━━━ Records for the exercise

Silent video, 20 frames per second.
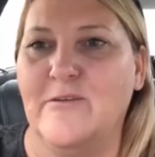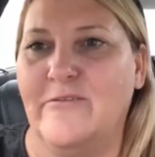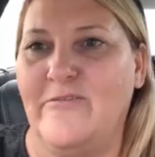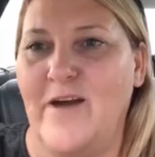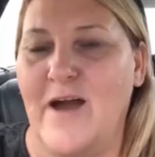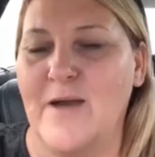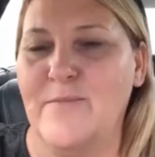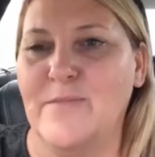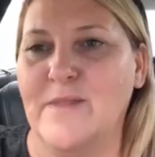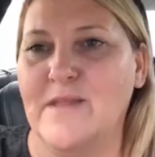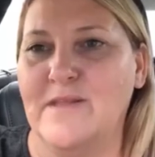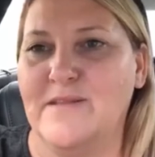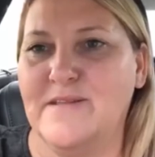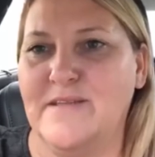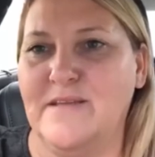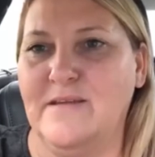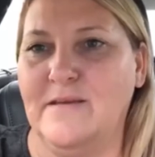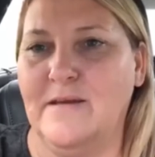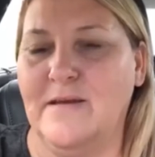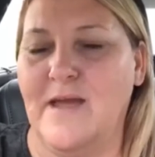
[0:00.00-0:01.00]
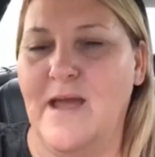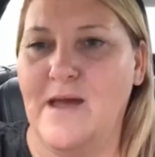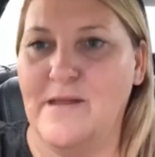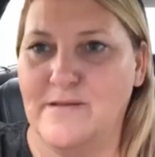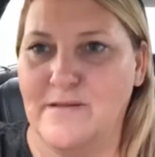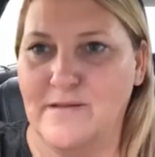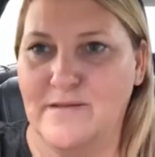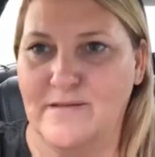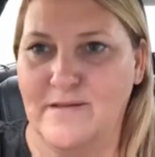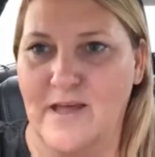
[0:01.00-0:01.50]
So if I'm listing it
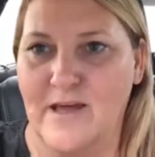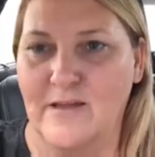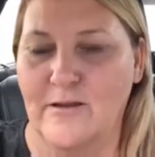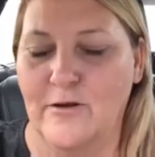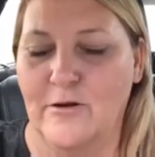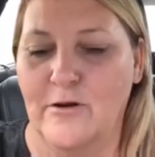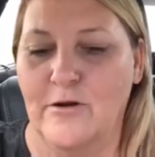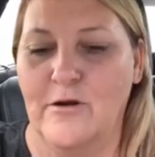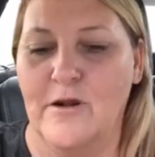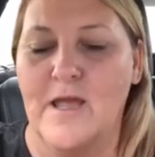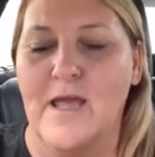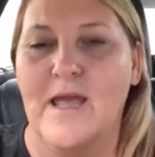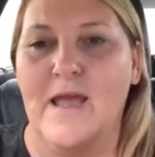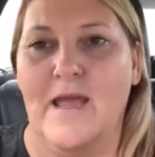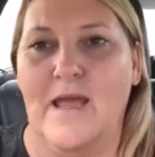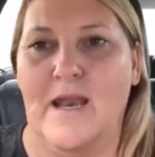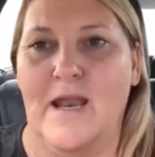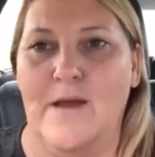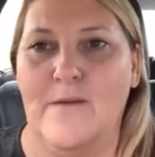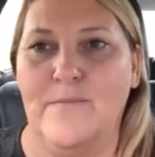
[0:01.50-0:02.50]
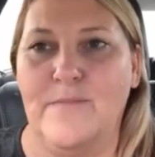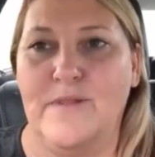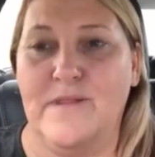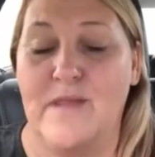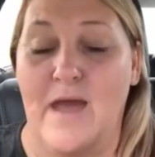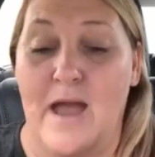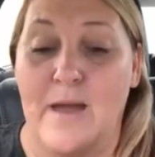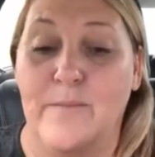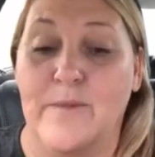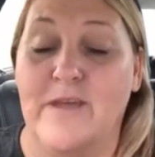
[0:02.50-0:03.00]
as a seller and I'm
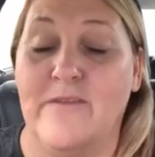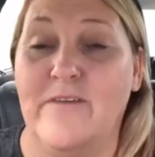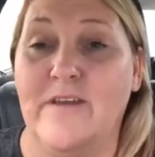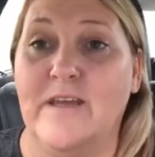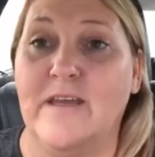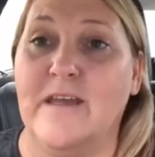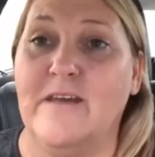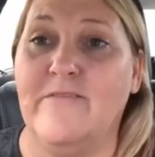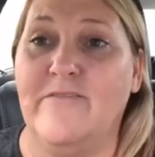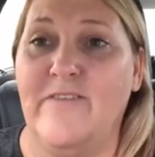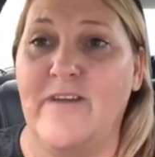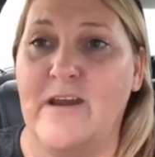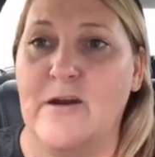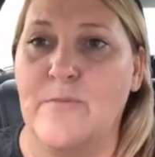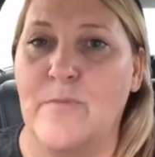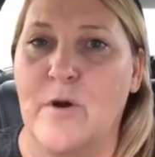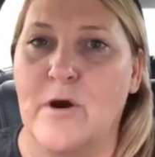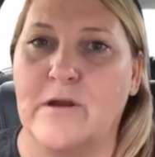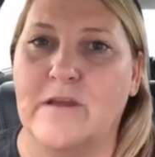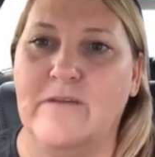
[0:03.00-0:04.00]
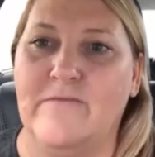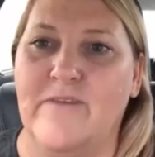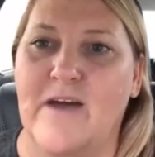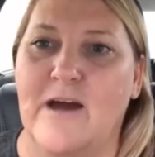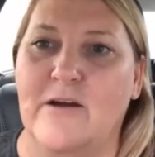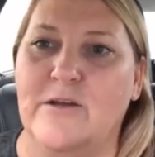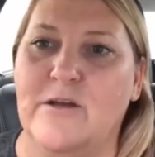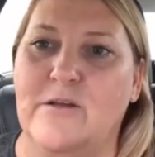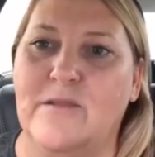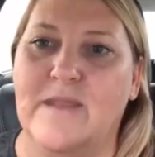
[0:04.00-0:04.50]
I'm giving it fair market
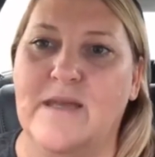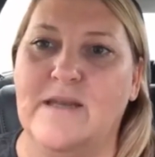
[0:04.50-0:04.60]
value,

━━━━━━

Write out the whole of the data exactly; the pictures stay out.

§ Solution to the problem:
Silent video, 20 frames per second.
[0:00.00-0:01.00]
[0:01.00-0:01.50]
So if I'm listing it
[0:01.50-0:02.50]
[0:02.50-0:03.00]
as a seller and I'm
[0:03.00-0:04.00]
[0:04.00-0:04.50]
I'm giving it fair market
[0:04.50-0:04.60]
value,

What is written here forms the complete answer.